INFORMATION PROVIDED section start

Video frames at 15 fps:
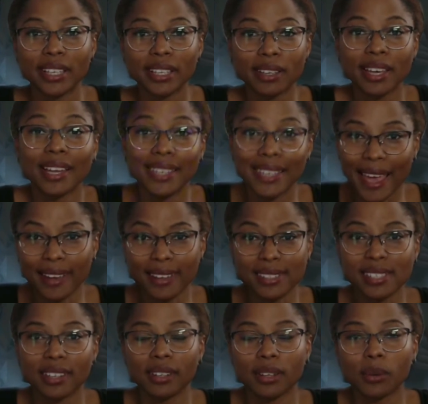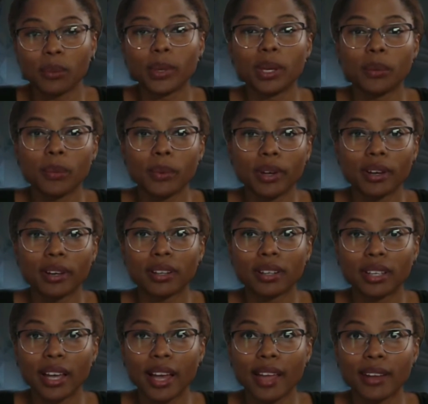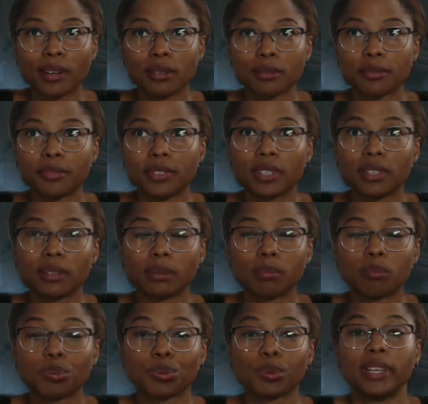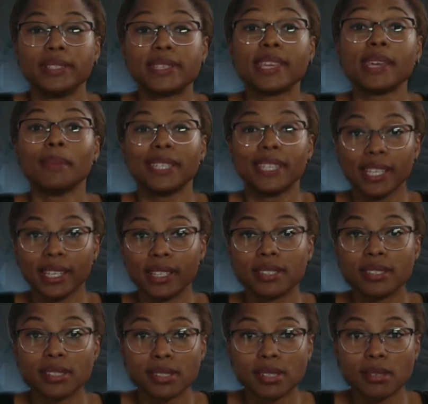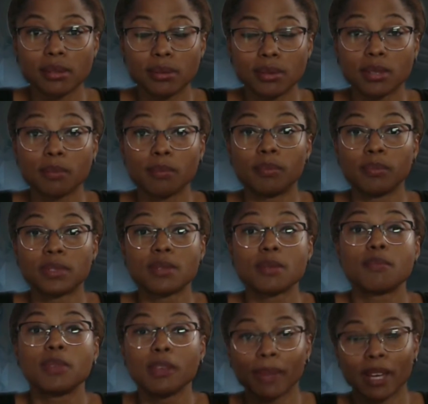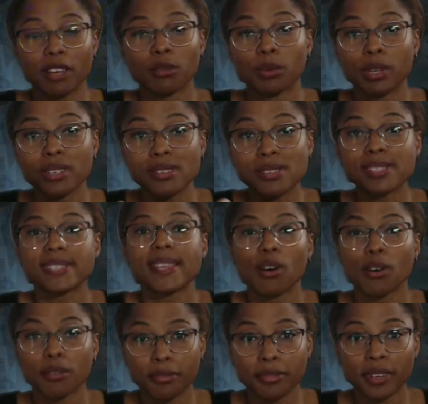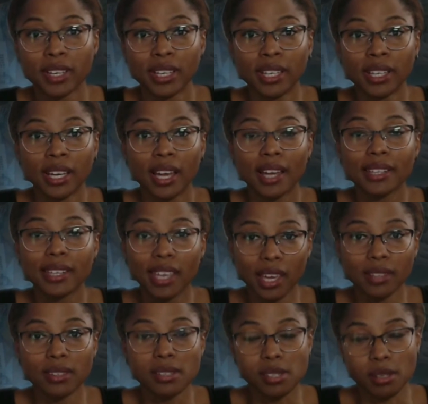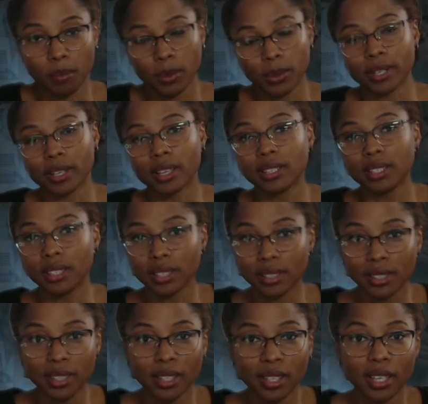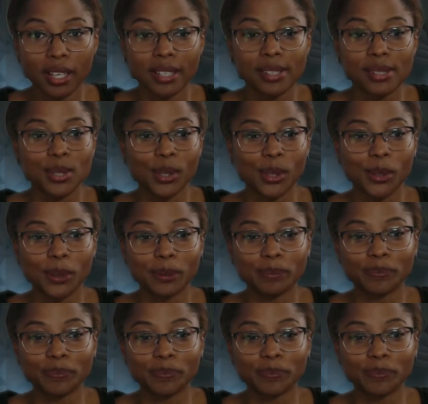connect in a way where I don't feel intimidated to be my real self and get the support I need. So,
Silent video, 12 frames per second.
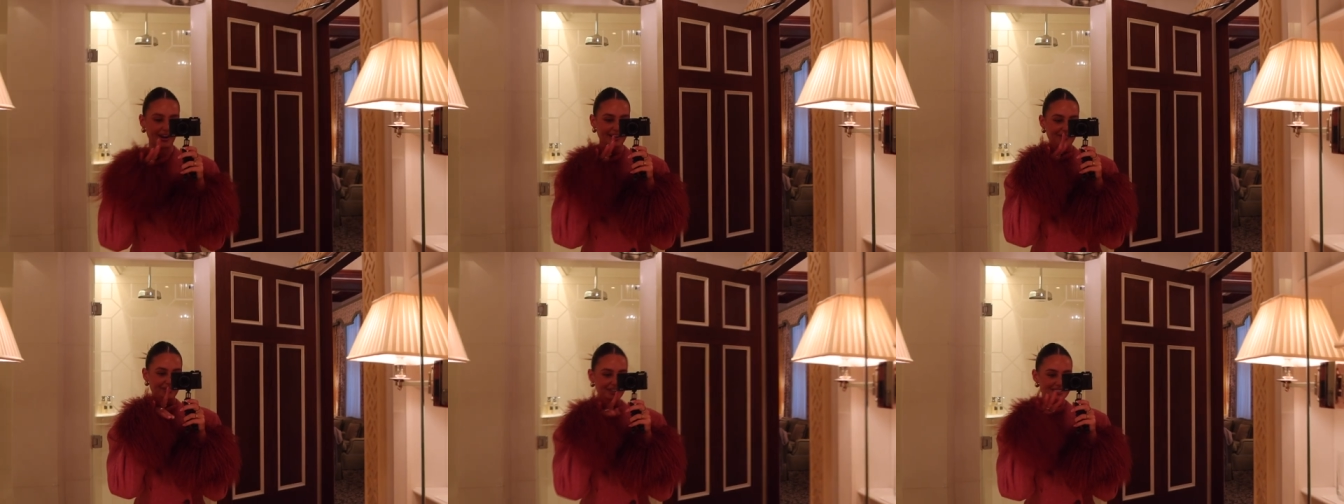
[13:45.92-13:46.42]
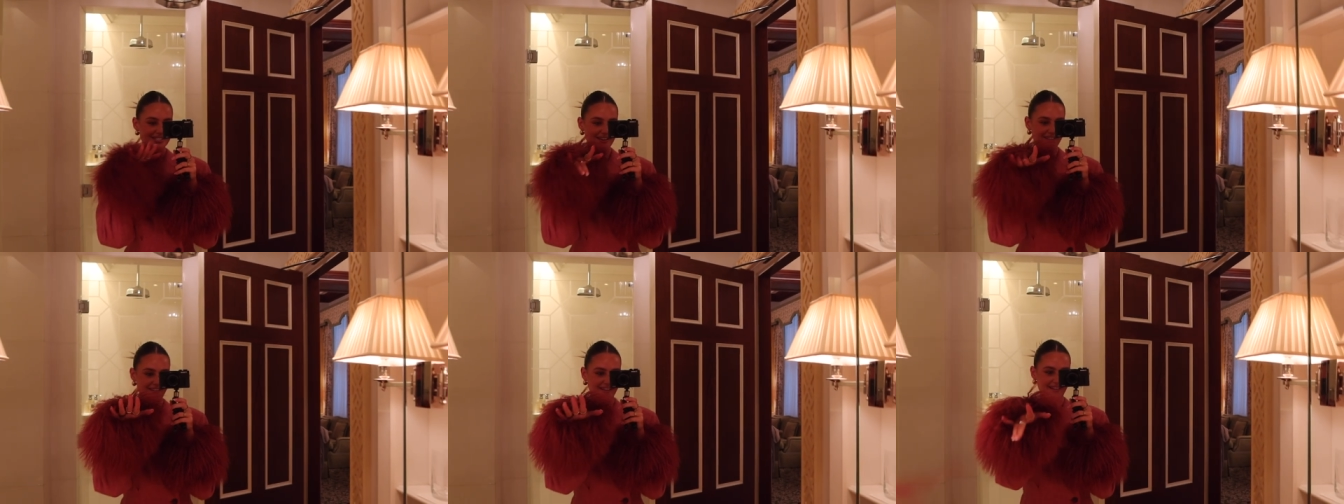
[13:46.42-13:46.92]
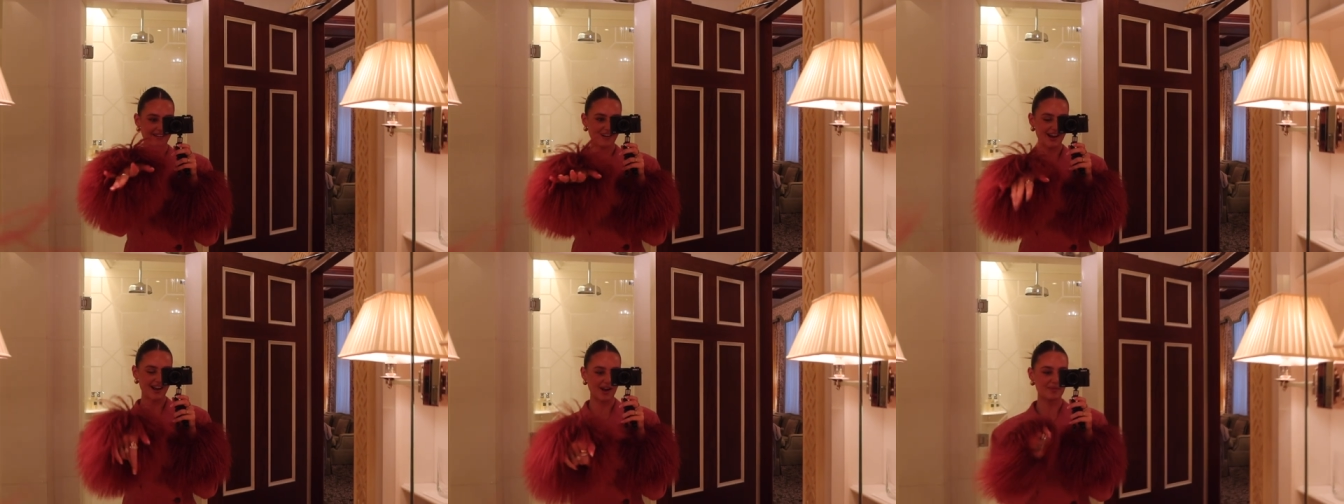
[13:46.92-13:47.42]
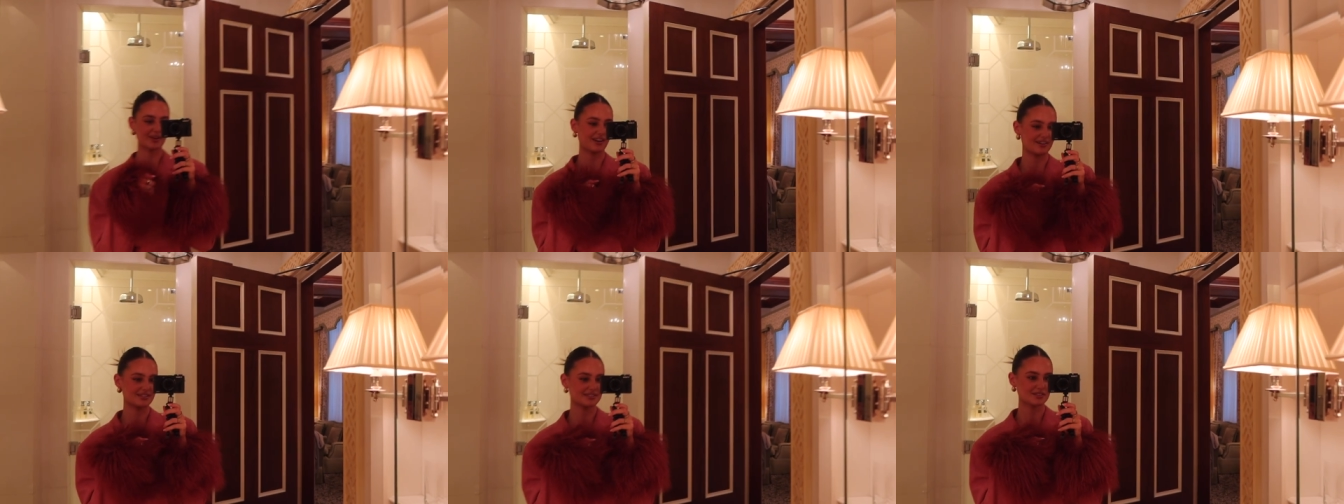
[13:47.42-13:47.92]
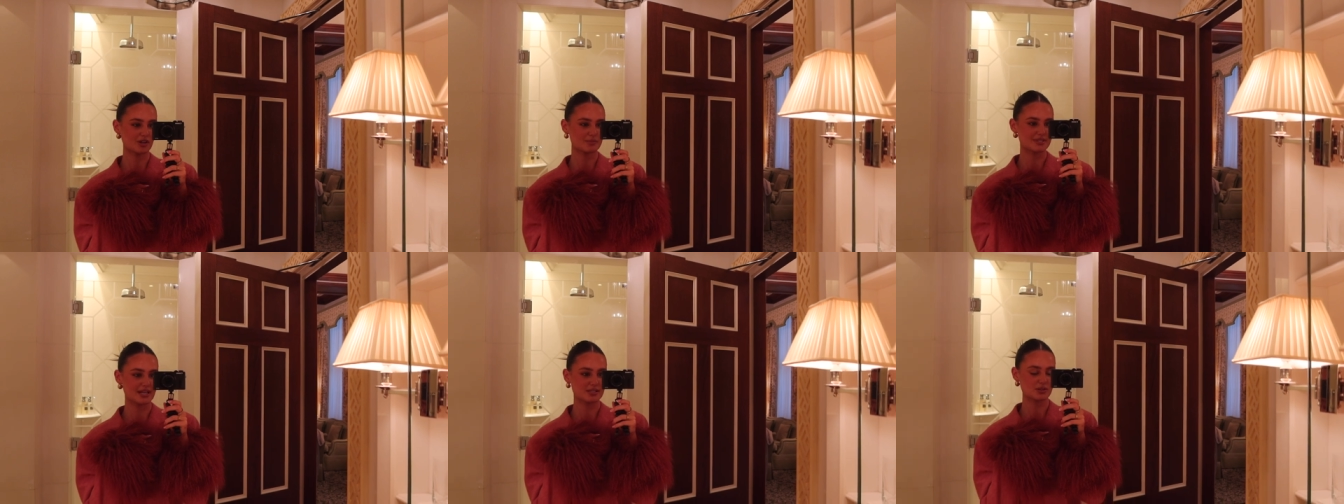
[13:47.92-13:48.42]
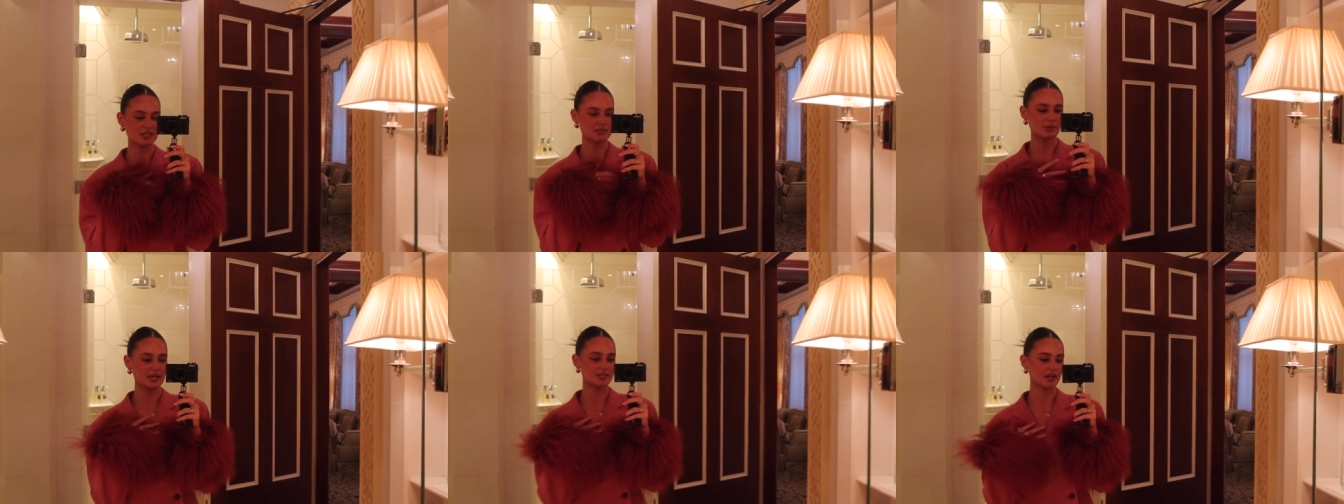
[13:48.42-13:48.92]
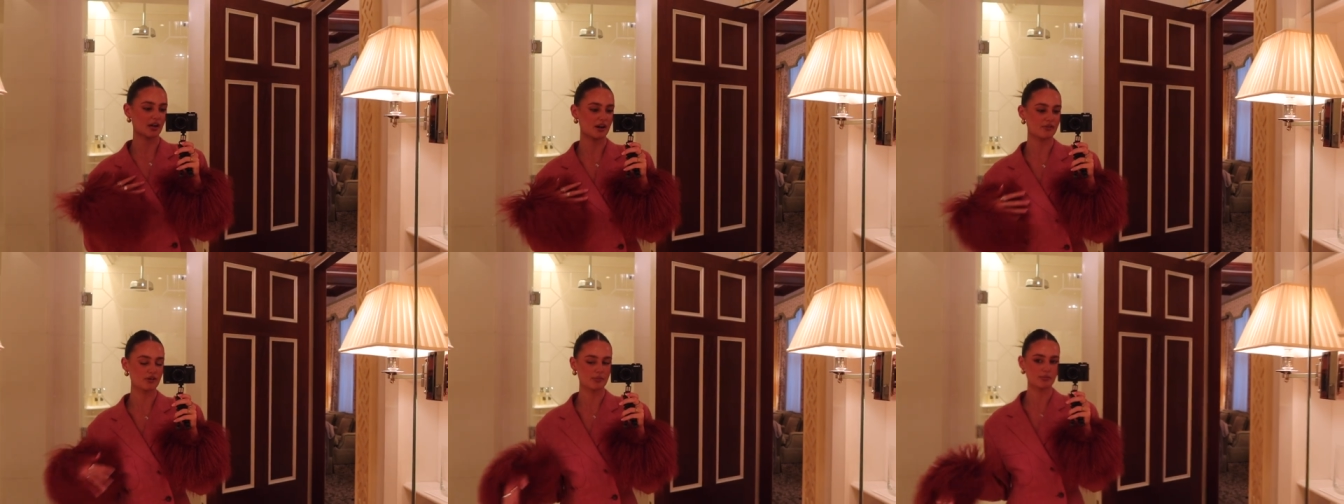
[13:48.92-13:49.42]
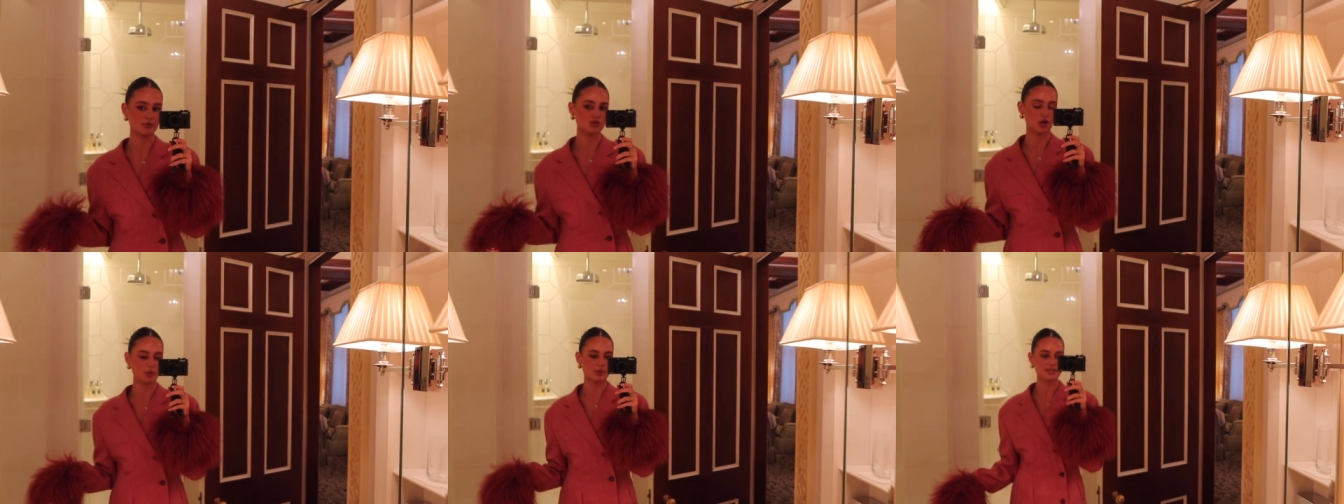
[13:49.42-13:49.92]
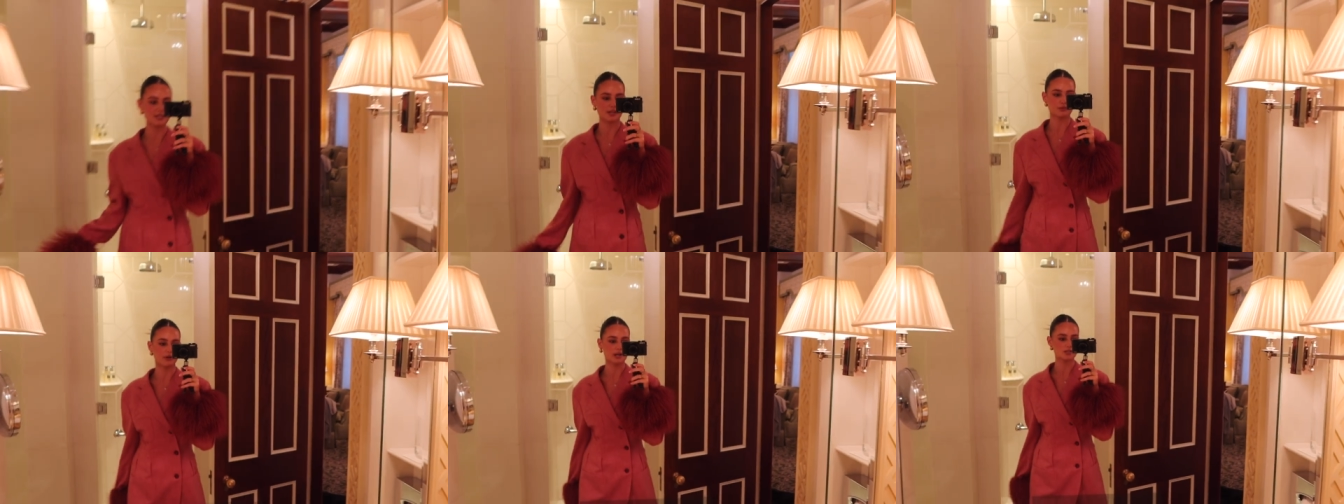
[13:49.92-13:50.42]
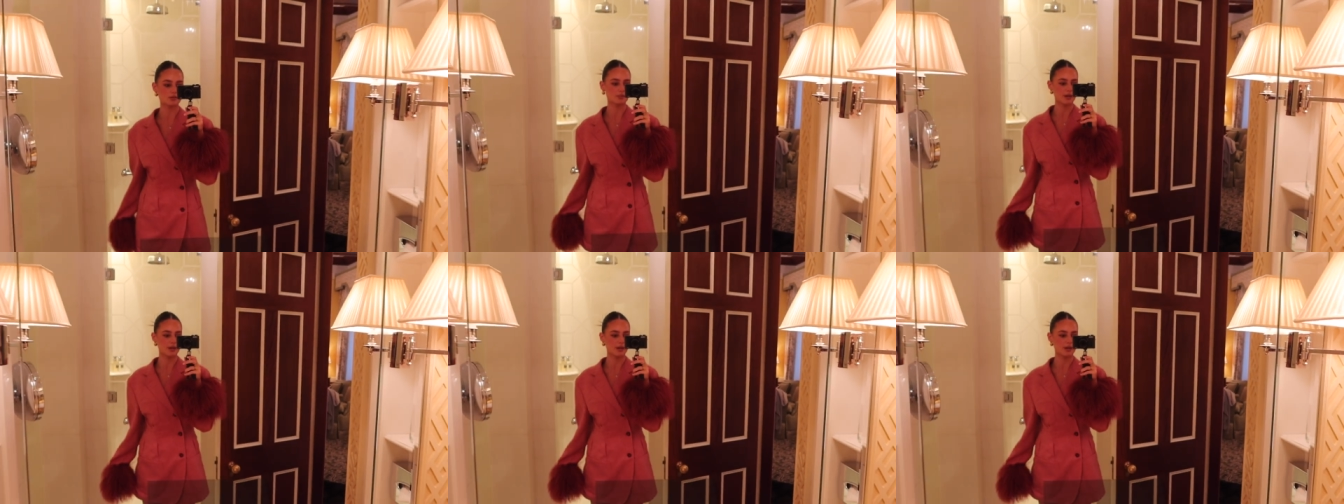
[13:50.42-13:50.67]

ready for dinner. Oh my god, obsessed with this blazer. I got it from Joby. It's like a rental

INFORMATION PROVIDED section end

INSTRUCTIONS FOR THE TASK - In the listing, find the line with "[13:48.92-13:49.42]" and retype exactly from there through the last line, both included, leaving the pictures out.

FINISHED EXERCISE -
[13:48.92-13:49.42]
[13:49.42-13:49.92]
[13:49.92-13:50.42]
[13:50.42-13:50.67]

ready for dinner. Oh my god, obsessed with this blazer. I got it from Joby. It's like a rental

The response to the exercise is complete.